In order to appreciate the submissions of the learned Advocates, let us examine the evidence on records and other materials. P.W.1 S. M. Jamilur Rahman, the Informant and Investigating Officer stated that at the relevant time he was posted to the Detective Branch of Police at Sirajgonj as an Inspector. He received secret information on 27.7.1995 that a wanted terrorist named Md. Babul (appellant No.1) was roaming around the Bhadraghat Bazar within Kamarkhand Police Station. On obtaining approval from Superior authority, he along with police forces raided Bhadraghat Bazar, arrested him (appellant No.1) at about 21.00 hours and took him to Sirajgonj Police Station.
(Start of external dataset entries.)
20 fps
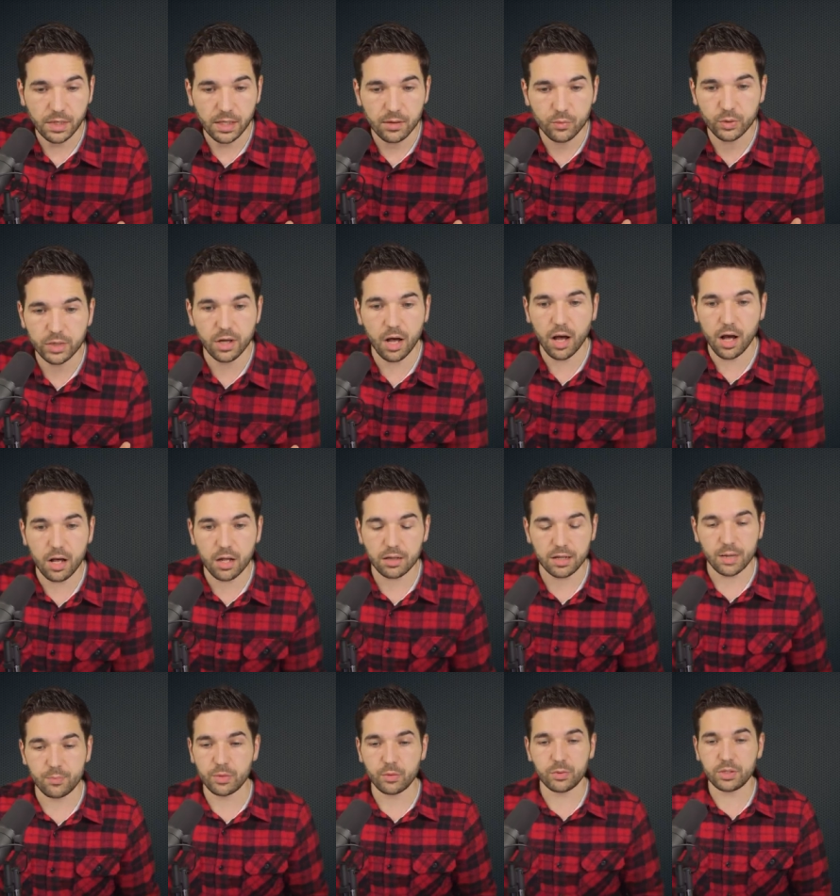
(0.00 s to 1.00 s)
when
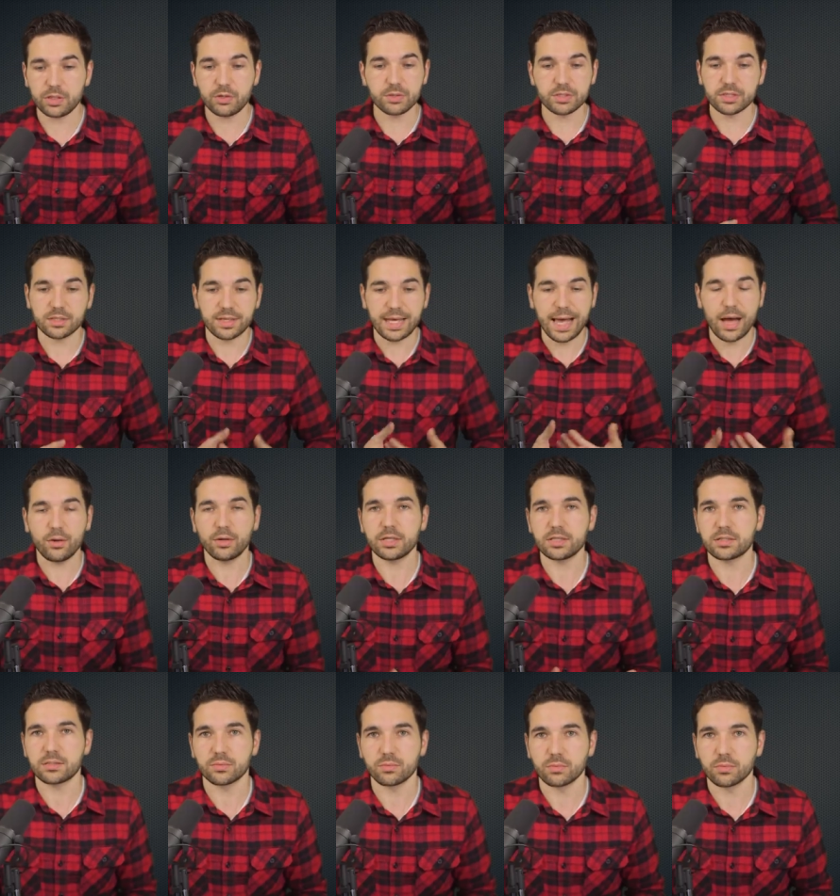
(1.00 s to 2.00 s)
there was
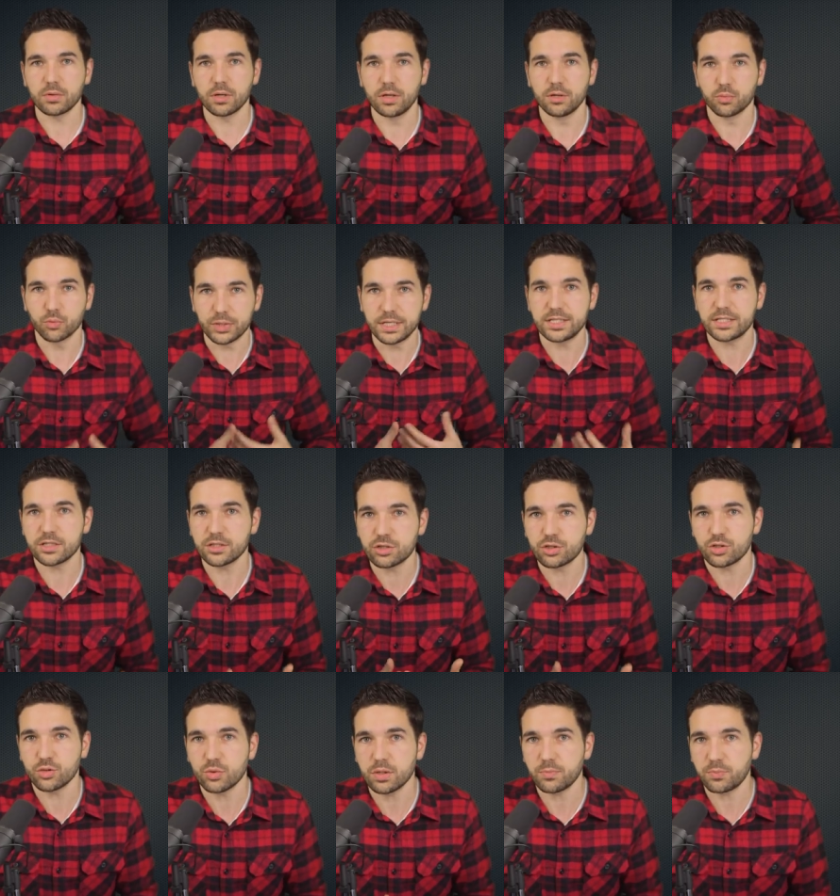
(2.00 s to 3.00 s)
countless reasons
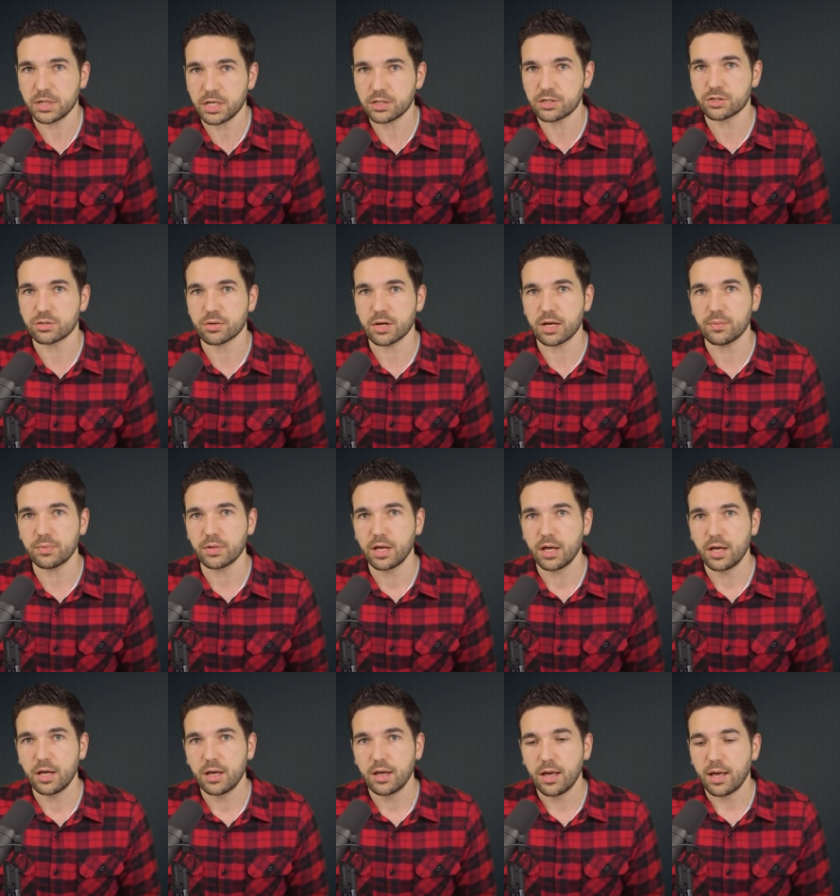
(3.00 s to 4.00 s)
to impeach Trump,
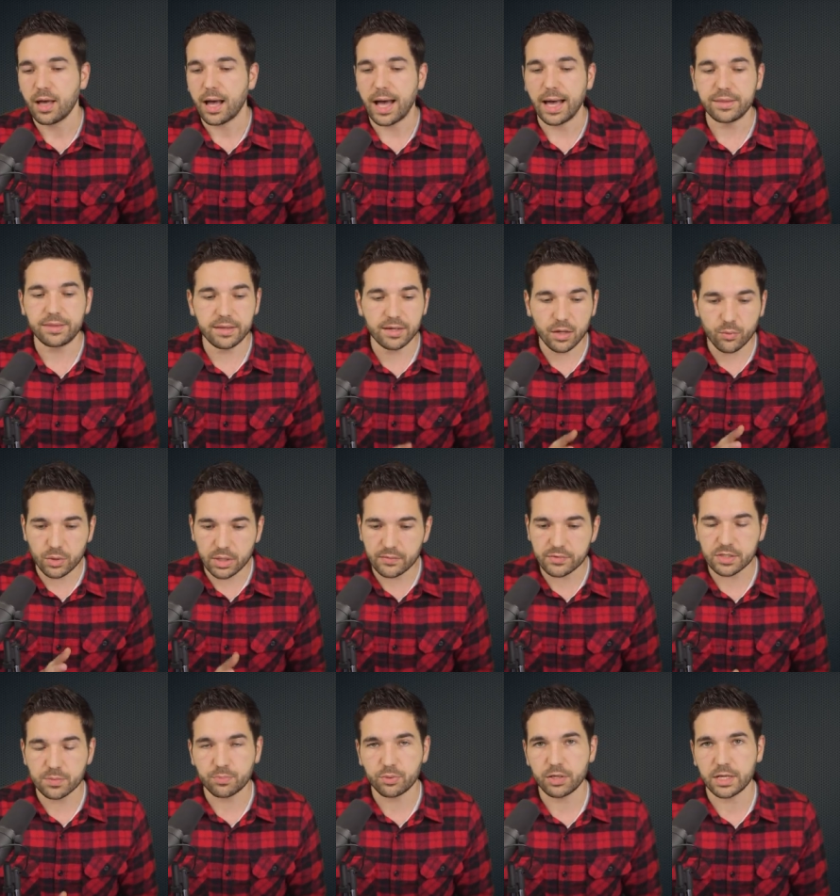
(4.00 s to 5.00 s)
I think it would have
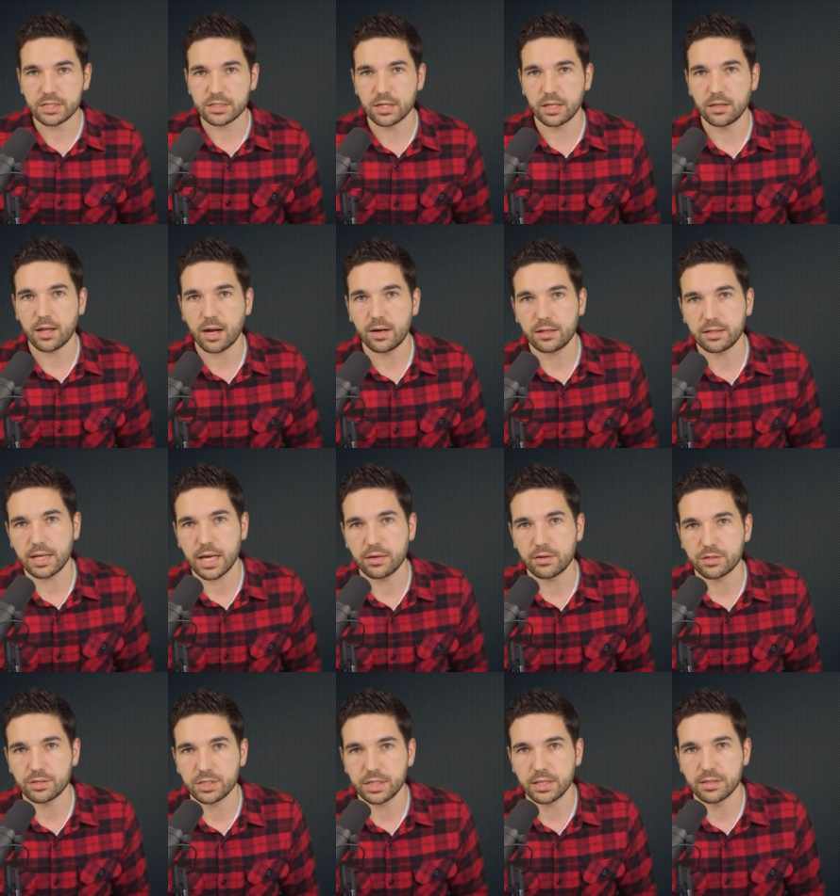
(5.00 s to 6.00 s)
suppressed a lot of the
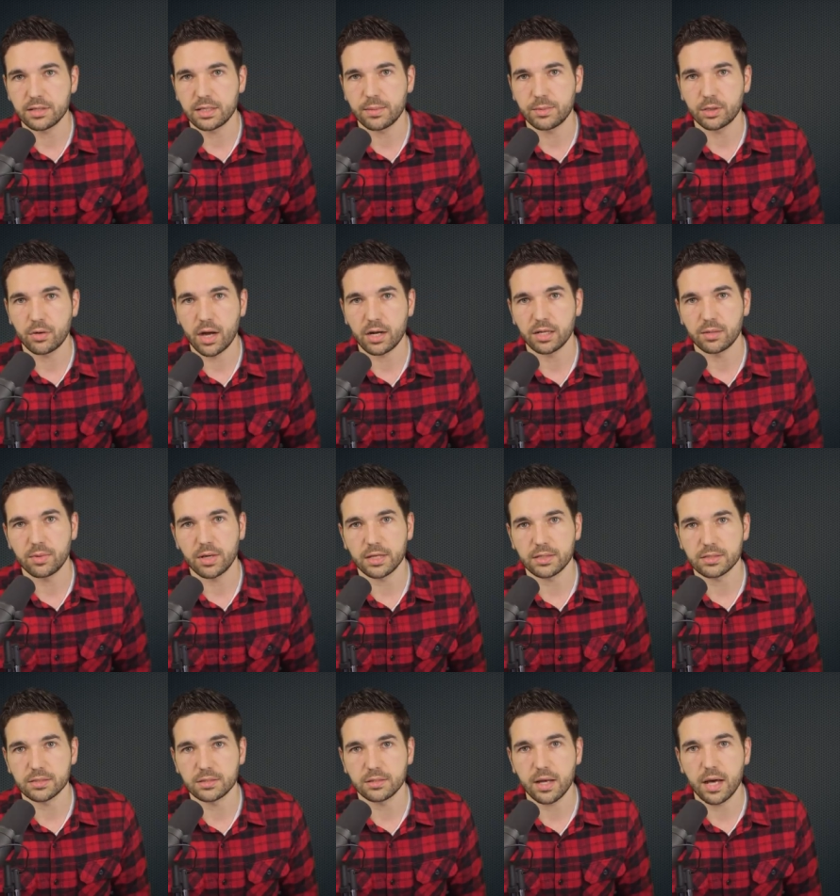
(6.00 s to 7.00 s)
energy in the Democratic base.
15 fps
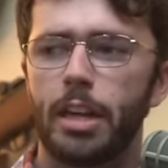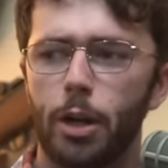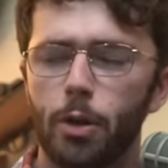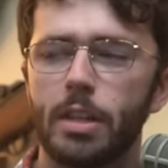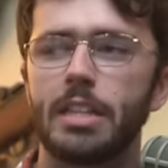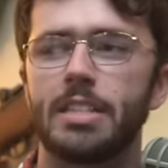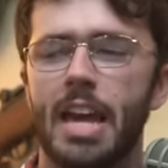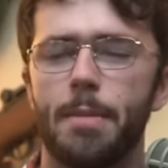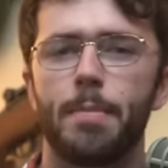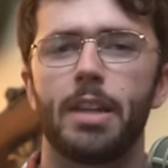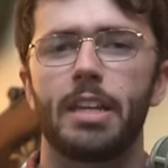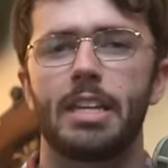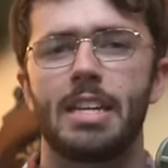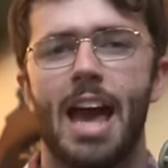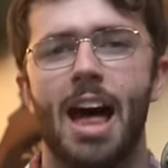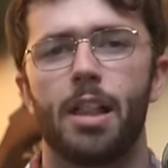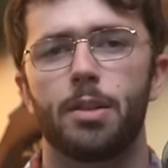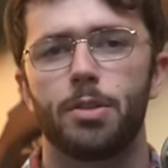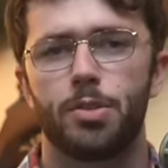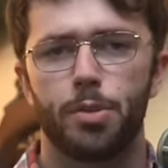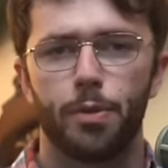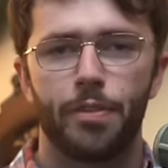nearly $10 million
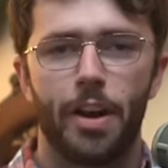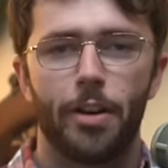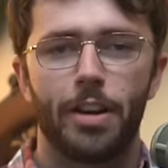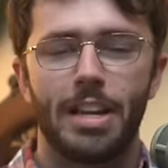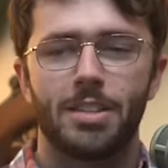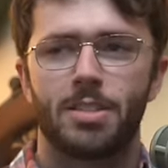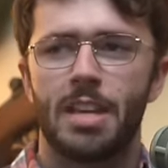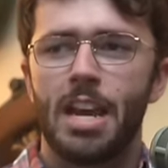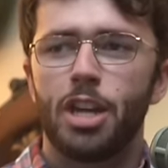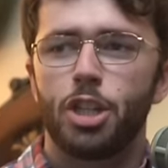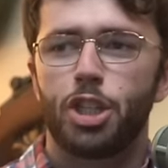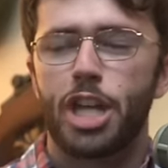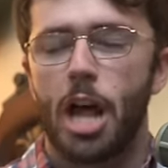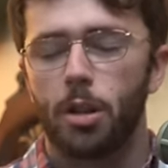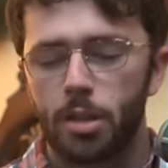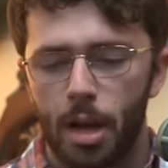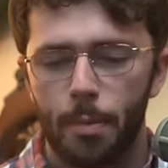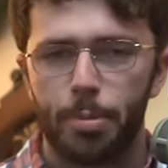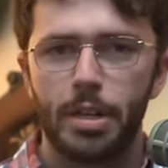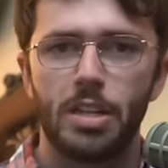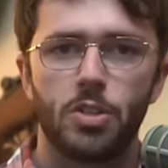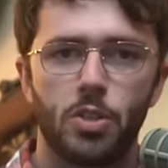through various shell
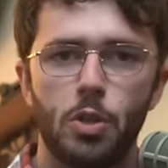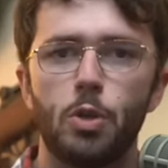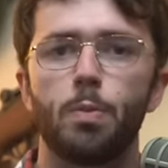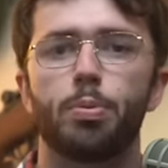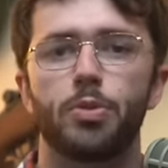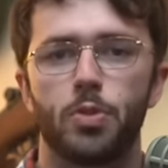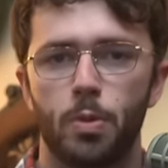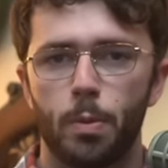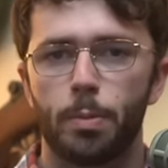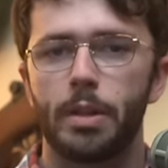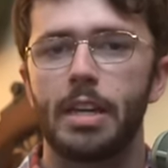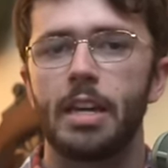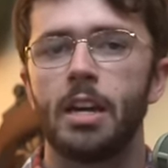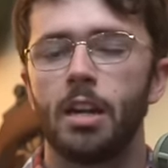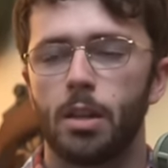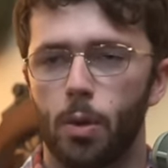companies to presumably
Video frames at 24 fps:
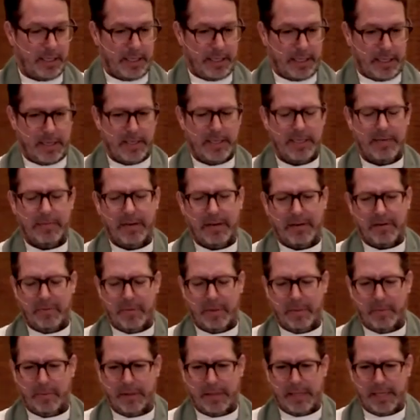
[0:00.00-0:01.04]
You know, sometimes
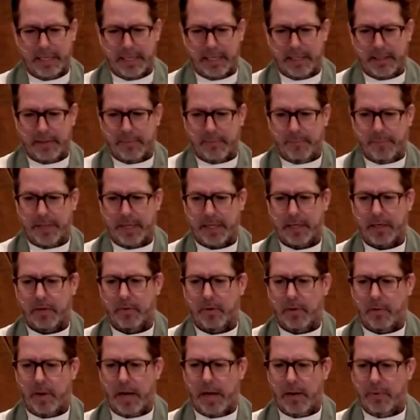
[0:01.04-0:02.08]
people think, they go, well,
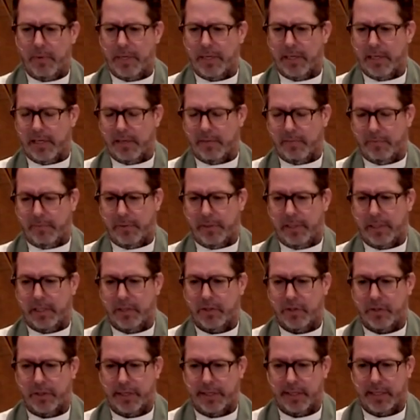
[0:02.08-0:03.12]
why would God put a
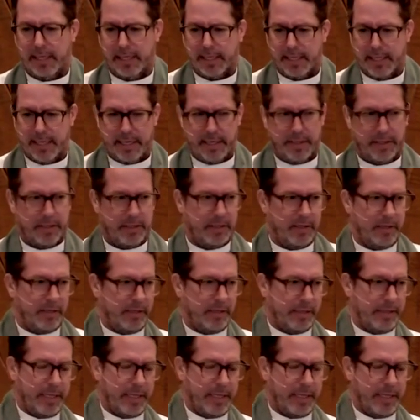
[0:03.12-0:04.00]
tree like that in the garden?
On interrogation, he disclosed that the arms and explosive used by him were kept with one Rubel (appellant No.2) at village Raghunathpur. He along with the Officer-in-charge, Sirajgonj Police Station and some other police personnel rushed to village Raghunathpur at 2 o’clock in the night, surrounded the house of appellant No.2, arrested him and recovered a country-made pipe gun with a cartridge, sword and bomb wrapped with black plastic tape from his bed-room in presence of the local witnesses. He had seized the said arms and explosive, brought appellant No.2 to the police station and lodged the ejahar to that effect. He also proved the ejahar, seizure list and his signatures thereon. As an Investigating Officer he further deposed that after assignment of investigation, he had visited the place of occurrence and prepared the sketch map with index. He examined the witnesses under section 161 of the Code of Criminal Procedure. During investigation

appellant No.2 made statement under section 164 of the Code. In cross- examination he stated that in both the cases he was the Informant and Investigating Officer. He denied the defense suggestions that because of inhuman torture, appellant No.2 was compelled to make statement under section 164 of the Code, or that no arms and explosive were recovered from his house.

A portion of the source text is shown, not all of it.